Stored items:

- - -

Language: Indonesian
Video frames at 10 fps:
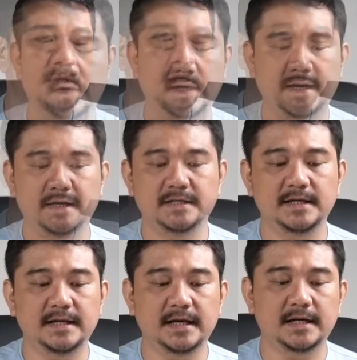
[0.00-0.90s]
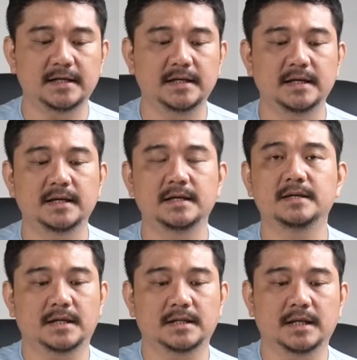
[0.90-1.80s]
Oke, okay, di sini ada
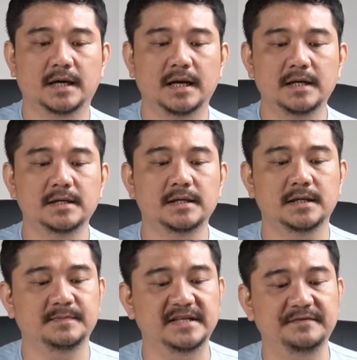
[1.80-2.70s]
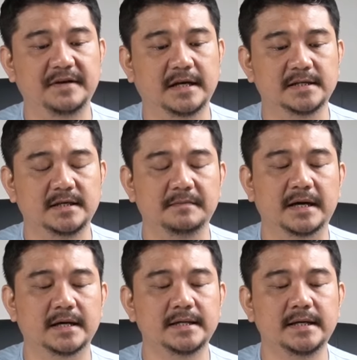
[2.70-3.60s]
tertera spesifikasi
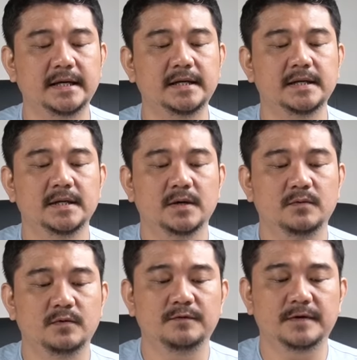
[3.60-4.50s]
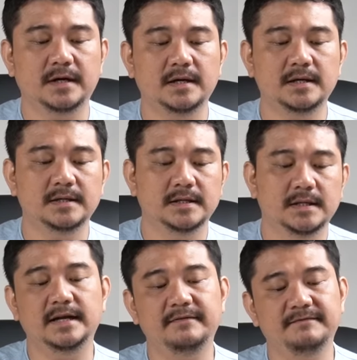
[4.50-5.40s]
barangnya ya. Woofer,
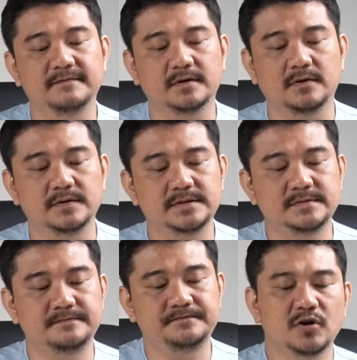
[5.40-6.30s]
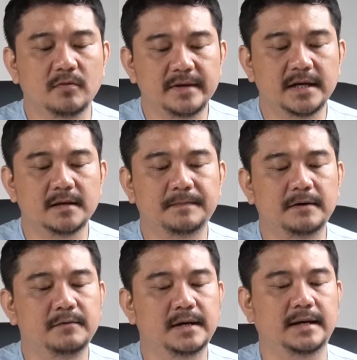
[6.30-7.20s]
depth, cone, nominal
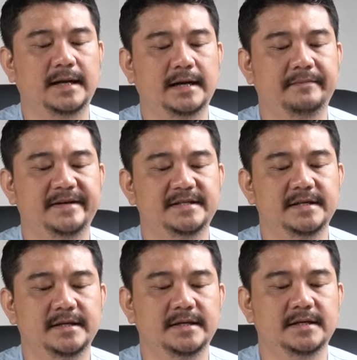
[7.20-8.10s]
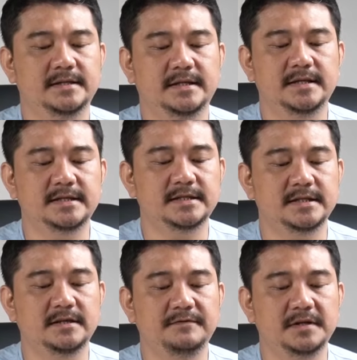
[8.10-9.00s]
power RMS-nya ya. Jadi
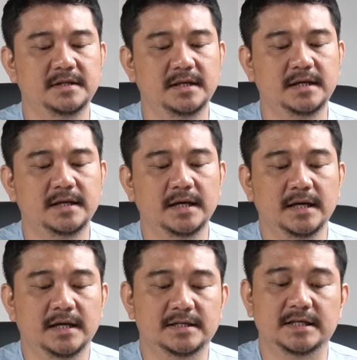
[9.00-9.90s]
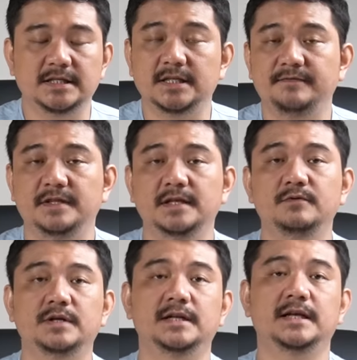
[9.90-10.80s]
sensitivity sensitivity
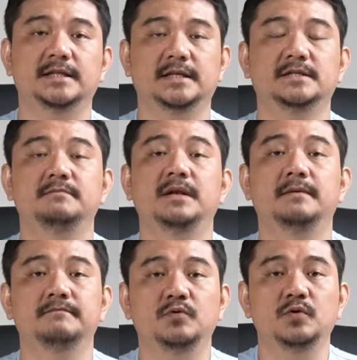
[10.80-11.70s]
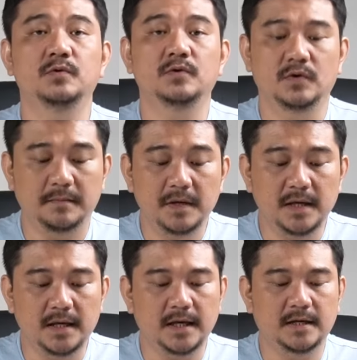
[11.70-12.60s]
udah di atas 90 dB
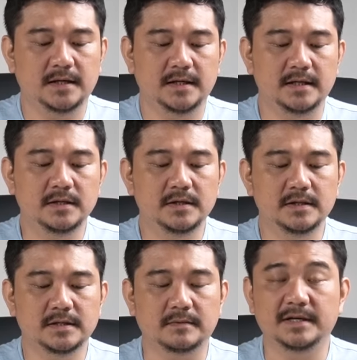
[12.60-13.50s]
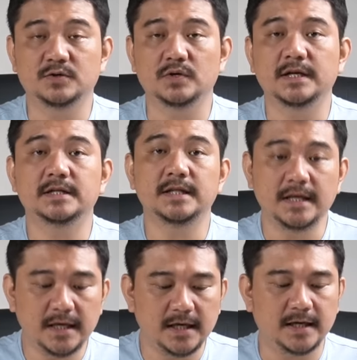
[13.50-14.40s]
ya. Ini termasuknya
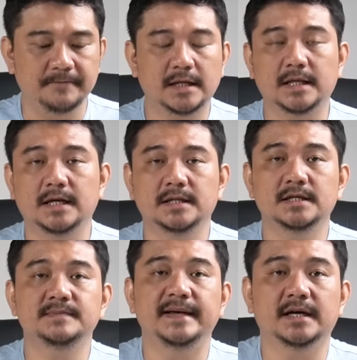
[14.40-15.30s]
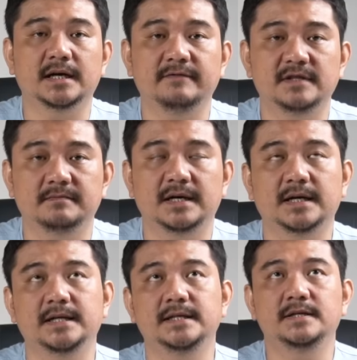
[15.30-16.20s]
tinggi. Rata-rata speaker
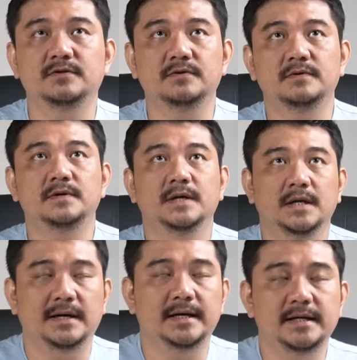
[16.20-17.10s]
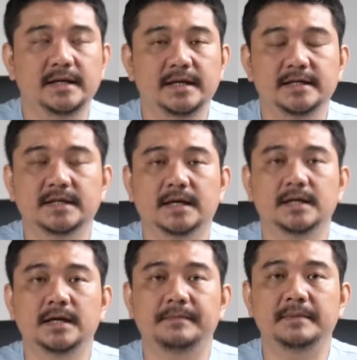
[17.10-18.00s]
aftermarket itu main di
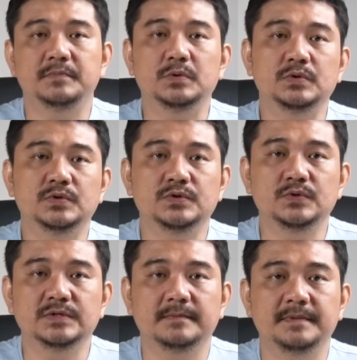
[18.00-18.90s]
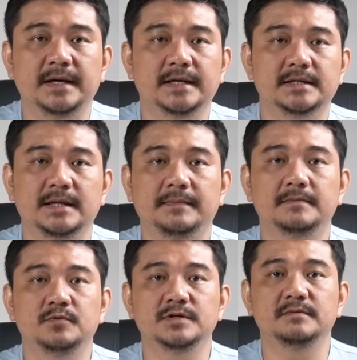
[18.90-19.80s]
kisaran 87 sampai
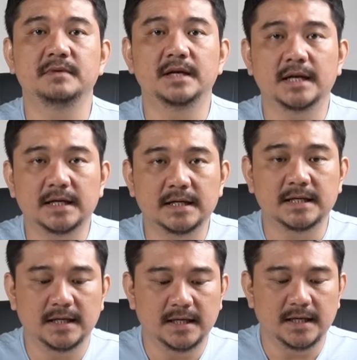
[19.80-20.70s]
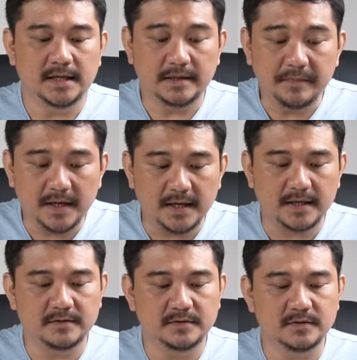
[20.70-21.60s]
89 dB
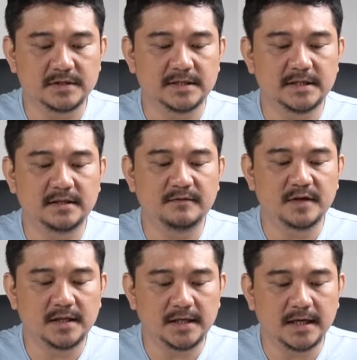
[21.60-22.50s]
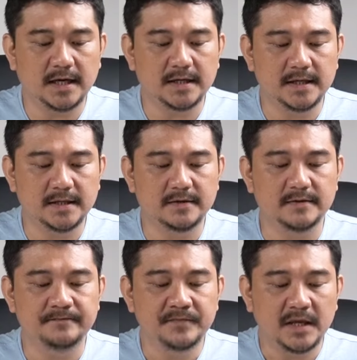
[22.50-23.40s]
untuk sensitivitinya
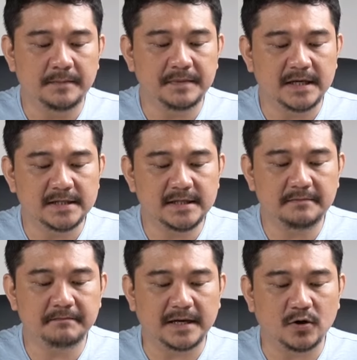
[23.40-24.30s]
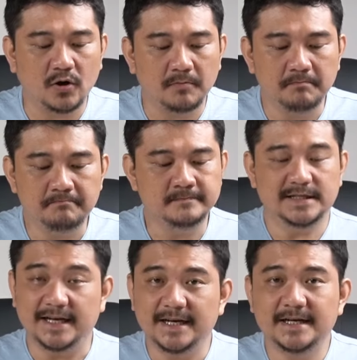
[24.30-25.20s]
gitu. Impedansi 4 ohm,
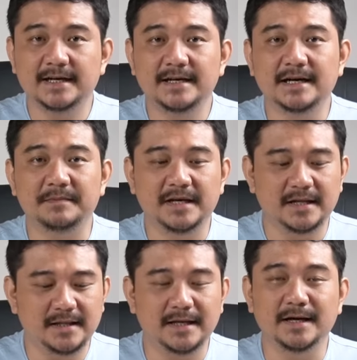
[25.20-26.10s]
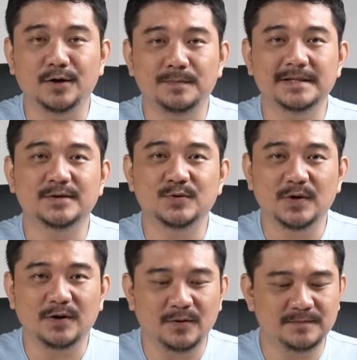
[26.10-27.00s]
sayangnya dia nggak bikin 3 ohm atau
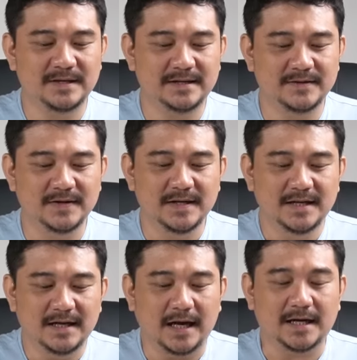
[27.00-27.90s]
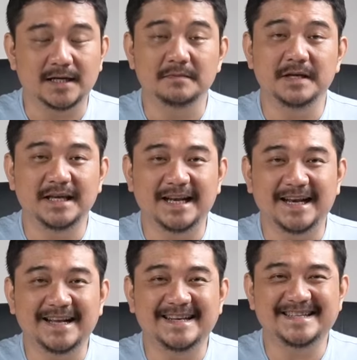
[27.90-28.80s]
2 ohm gitu. Akan lebih gila
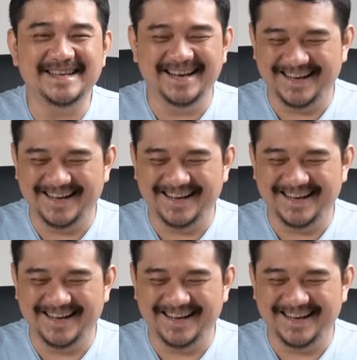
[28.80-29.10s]
lagi sih.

- - -

Nothing but the lines from the one containing "[11.70-12.60s]" through the end of the entries should be written out, exactly and without pictures.

[Task solution]:
[11.70-12.60s]
udah di atas 90 dB
[12.60-13.50s]
[13.50-14.40s]
ya. Ini termasuknya
[14.40-15.30s]
[15.30-16.20s]
tinggi. Rata-rata speaker
[16.20-17.10s]
[17.10-18.00s]
aftermarket itu main di
[18.00-18.90s]
[18.90-19.80s]
kisaran 87 sampai
[19.80-20.70s]
[20.70-21.60s]
89 dB
[21.60-22.50s]
[22.50-23.40s]
untuk sensitivitinya
[23.40-24.30s]
[24.30-25.20s]
gitu. Impedansi 4 ohm,
[25.20-26.10s]
[26.10-27.00s]
sayangnya dia nggak bikin 3 ohm atau
[27.00-27.90s]
[27.90-28.80s]
2 ohm gitu. Akan lebih gila
[28.80-29.10s]
lagi sih.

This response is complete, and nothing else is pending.